Credit Cards and Credit Score: Myths vs. Facts
Since there is stigma around debt in India, several myths have been floating around which may discourage you from getting a credit card. It is important to know the truth about these so that you can make a wise decision.
Myth #1– Credit cards cause debt spiral and lead to low score
Though a lot of people in India are using credit cards for quite some time, they do not have clear idea about how it works. Those who manage to pay back the entire outstanding amount each month are safe from debt while others who keep balances overdue get stuck under a pile of debt and their credit score goes downhill. This happens only when you make reckless use of your credit card and revolve overdue balances every month. When you take balances to the next cycle, you have to pay hefty interest on the amount. Also, the new purchases you make would not be eligible for the interest-free period, adding to your financial misery. So, the rule is to pay your credit card balances in full and on time.
Myth #2- You should have only one credit card
This myth is also connected with the previous statement that credit cards cause debt. People think the more credit cards they have, the more debt they will incur. However, there is no rule as to the number of credit cards one should have. It is just that you should be able to manage the bills on each of the cards you have.
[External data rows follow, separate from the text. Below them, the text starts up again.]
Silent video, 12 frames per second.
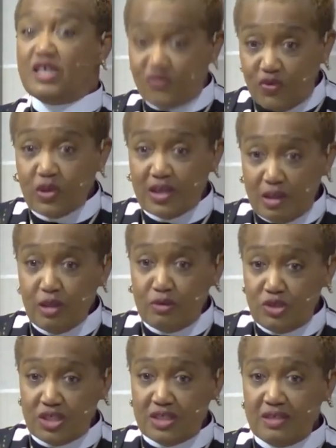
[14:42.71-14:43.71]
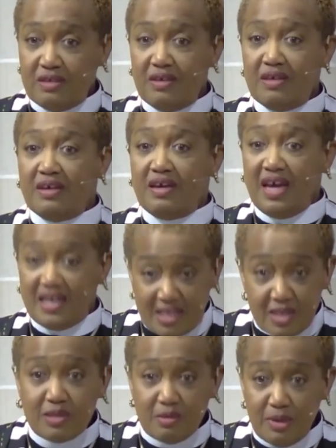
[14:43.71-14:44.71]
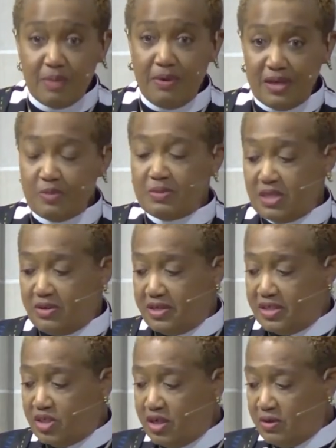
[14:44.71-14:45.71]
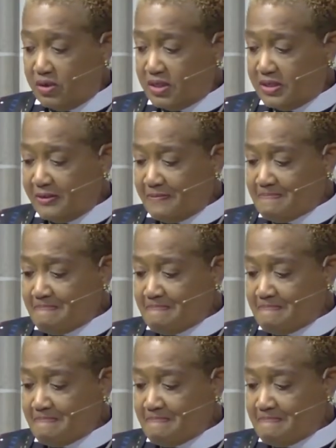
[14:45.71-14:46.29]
is full inclusion at East Liberty Presbyterian Church.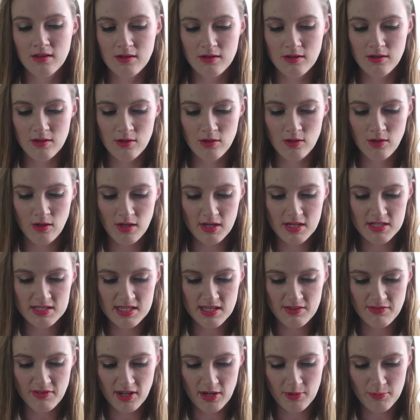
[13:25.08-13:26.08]
Oh, I'm gonna see
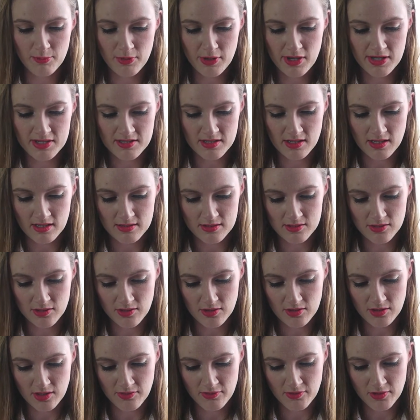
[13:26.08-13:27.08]
if I can press that
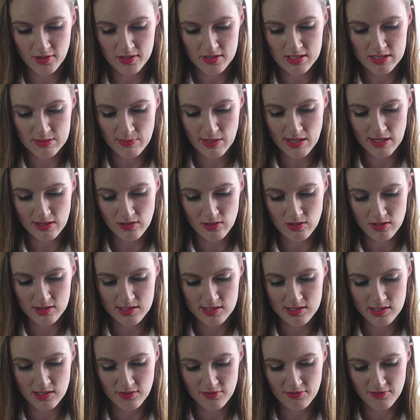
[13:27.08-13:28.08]
down. I've got some alcohol
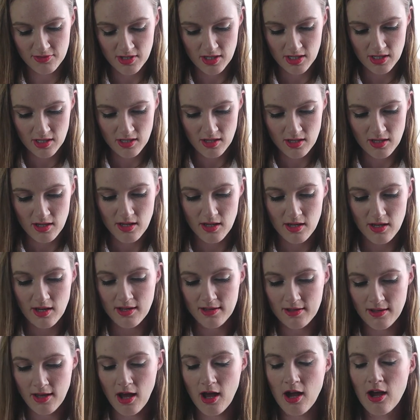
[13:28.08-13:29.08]
stuff.
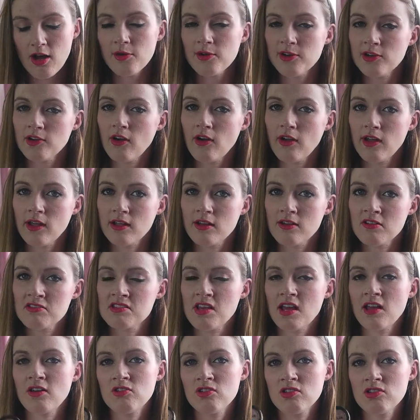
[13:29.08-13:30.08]
How annoying, because
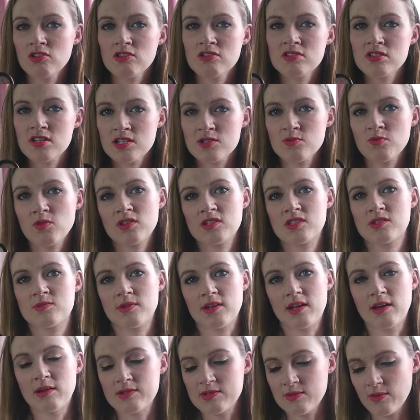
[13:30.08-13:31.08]
I only used this once when
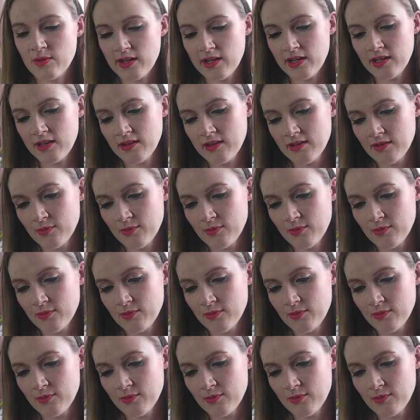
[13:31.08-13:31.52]
I was away.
Unless you miss a payment, your credit score will not be affected.
Myth #3- Credit limit increase is a scam
Many times, banks will contact you to offer a higher credit limit on your card. People think this is a scam but honestly there is no catch in it. If the lenders find you to be a responsible borrower, they can offer you a higher credit limit as they think you can manage your finances well. You should not decline such offers as a higher limit will reduce your credit utilization ratio which works out really well for your credit score.
The Bottom Line
Your credit score is directly related to your credit cards and other loans you have. If you are already serving a loan but do not have a credit card, getting one will be good for your scores. A mix of credit is considered a good practice by the bureaus. Also, with credit cards you can make big purchases and pay for them in easy EMIs. To build and maintain a good credit score, you should serve your loan EMIs regularly. Pay the total amount due on your credit card every month. Stay below a utilization limit of 30 percent. Adopting good credit habits will lead to an excellent credit score.